▸ Task item: What you produce should match the records below precisely, except that images are removed.
━━━ Entries provided ━━━
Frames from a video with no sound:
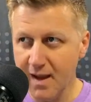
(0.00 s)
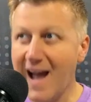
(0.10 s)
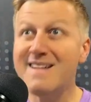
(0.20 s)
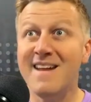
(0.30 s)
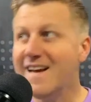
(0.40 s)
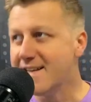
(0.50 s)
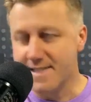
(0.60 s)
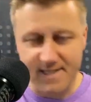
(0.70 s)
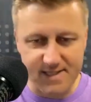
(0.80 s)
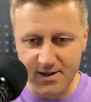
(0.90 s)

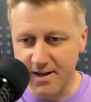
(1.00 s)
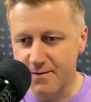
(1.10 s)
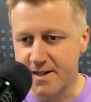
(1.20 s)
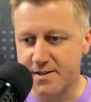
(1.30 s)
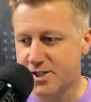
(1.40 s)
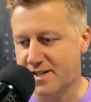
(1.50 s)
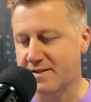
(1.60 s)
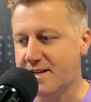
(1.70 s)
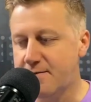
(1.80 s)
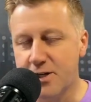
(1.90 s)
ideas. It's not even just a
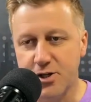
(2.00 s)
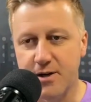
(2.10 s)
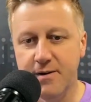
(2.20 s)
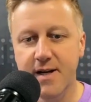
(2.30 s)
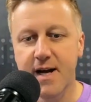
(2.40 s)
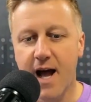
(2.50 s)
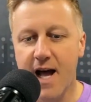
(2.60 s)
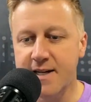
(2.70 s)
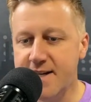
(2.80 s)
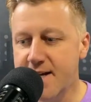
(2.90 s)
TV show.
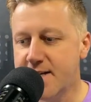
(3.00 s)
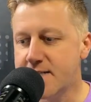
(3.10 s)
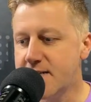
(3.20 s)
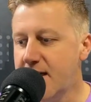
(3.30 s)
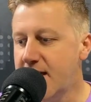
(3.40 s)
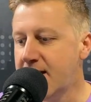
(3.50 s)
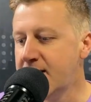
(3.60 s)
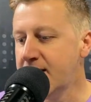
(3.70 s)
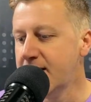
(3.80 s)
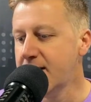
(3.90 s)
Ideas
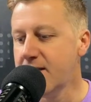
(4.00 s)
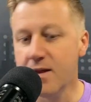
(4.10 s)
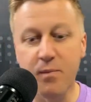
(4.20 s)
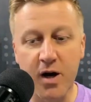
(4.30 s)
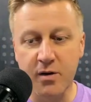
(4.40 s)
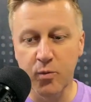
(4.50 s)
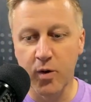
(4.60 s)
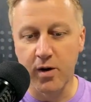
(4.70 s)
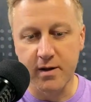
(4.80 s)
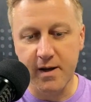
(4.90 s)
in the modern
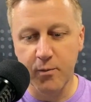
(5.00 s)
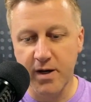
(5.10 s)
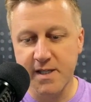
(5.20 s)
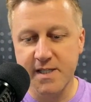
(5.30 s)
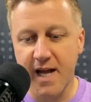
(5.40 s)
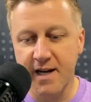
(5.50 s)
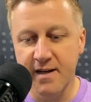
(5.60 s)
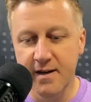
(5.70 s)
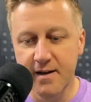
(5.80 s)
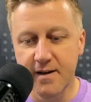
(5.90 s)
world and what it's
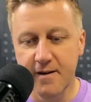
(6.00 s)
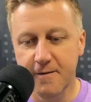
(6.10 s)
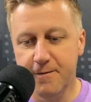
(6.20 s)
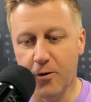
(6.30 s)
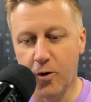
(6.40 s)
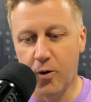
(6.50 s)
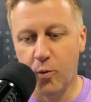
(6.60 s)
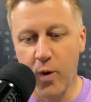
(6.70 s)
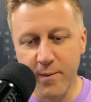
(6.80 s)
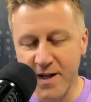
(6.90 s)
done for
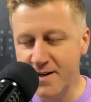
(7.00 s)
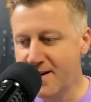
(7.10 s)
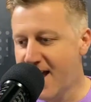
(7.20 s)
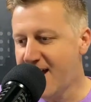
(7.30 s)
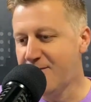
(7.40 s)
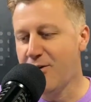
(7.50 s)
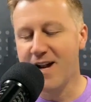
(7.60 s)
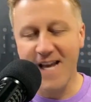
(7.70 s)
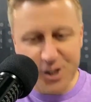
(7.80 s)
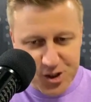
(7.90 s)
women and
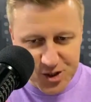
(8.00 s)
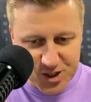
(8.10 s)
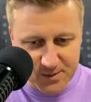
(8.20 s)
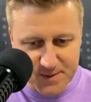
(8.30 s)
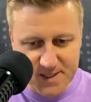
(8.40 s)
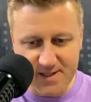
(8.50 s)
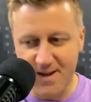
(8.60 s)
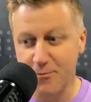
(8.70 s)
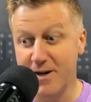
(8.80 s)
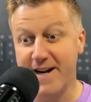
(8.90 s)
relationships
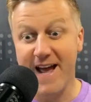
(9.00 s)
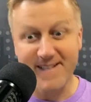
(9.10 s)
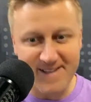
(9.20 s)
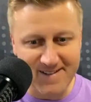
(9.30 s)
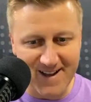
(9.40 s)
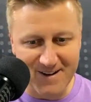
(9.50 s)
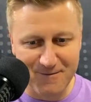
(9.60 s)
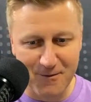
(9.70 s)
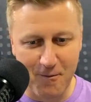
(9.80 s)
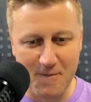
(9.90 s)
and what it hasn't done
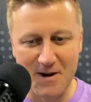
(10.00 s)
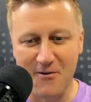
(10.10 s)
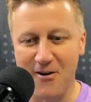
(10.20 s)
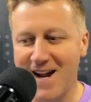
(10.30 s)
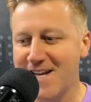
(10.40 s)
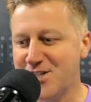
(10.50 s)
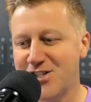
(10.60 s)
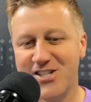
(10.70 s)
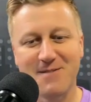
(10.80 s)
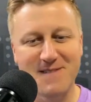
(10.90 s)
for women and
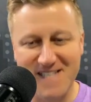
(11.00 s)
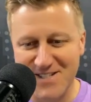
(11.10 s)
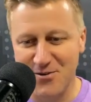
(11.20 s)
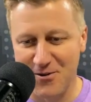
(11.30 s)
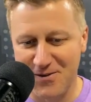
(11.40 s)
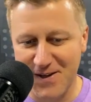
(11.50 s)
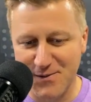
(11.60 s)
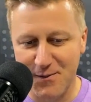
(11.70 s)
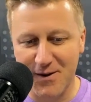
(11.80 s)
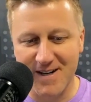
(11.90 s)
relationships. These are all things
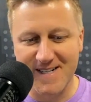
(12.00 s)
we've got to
━━━
▸ Answer to this task:
Frames from a video with no sound:
(0.00 s)
(0.10 s)
(0.20 s)
(0.30 s)
(0.40 s)
(0.50 s)
(0.60 s)
(0.70 s)
(0.80 s)
(0.90 s)

(1.00 s)
(1.10 s)
(1.20 s)
(1.30 s)
(1.40 s)
(1.50 s)
(1.60 s)
(1.70 s)
(1.80 s)
(1.90 s)
ideas. It's not even just a
(2.00 s)
(2.10 s)
(2.20 s)
(2.30 s)
(2.40 s)
(2.50 s)
(2.60 s)
(2.70 s)
(2.80 s)
(2.90 s)
TV show.
(3.00 s)
(3.10 s)
(3.20 s)
(3.30 s)
(3.40 s)
(3.50 s)
(3.60 s)
(3.70 s)
(3.80 s)
(3.90 s)
Ideas
(4.00 s)
(4.10 s)
(4.20 s)
(4.30 s)
(4.40 s)
(4.50 s)
(4.60 s)
(4.70 s)
(4.80 s)
(4.90 s)
in the modern
(5.00 s)
(5.10 s)
(5.20 s)
(5.30 s)
(5.40 s)
(5.50 s)
(5.60 s)
(5.70 s)
(5.80 s)
(5.90 s)
world and what it's
(6.00 s)
(6.10 s)
(6.20 s)
(6.30 s)
(6.40 s)
(6.50 s)
(6.60 s)
(6.70 s)
(6.80 s)
(6.90 s)
done for
(7.00 s)
(7.10 s)
(7.20 s)
(7.30 s)
(7.40 s)
(7.50 s)
(7.60 s)
(7.70 s)
(7.80 s)
(7.90 s)
women and
(8.00 s)
(8.10 s)
(8.20 s)
(8.30 s)
(8.40 s)
(8.50 s)
(8.60 s)
(8.70 s)
(8.80 s)
(8.90 s)
relationships
(9.00 s)
(9.10 s)
(9.20 s)
(9.30 s)
(9.40 s)
(9.50 s)
(9.60 s)
(9.70 s)
(9.80 s)
(9.90 s)
and what it hasn't done
(10.00 s)
(10.10 s)
(10.20 s)
(10.30 s)
(10.40 s)
(10.50 s)
(10.60 s)
(10.70 s)
(10.80 s)
(10.90 s)
for women and
(11.00 s)
(11.10 s)
(11.20 s)
(11.30 s)
(11.40 s)
(11.50 s)
(11.60 s)
(11.70 s)
(11.80 s)
(11.90 s)
relationships. These are all things
(12.00 s)
we've got to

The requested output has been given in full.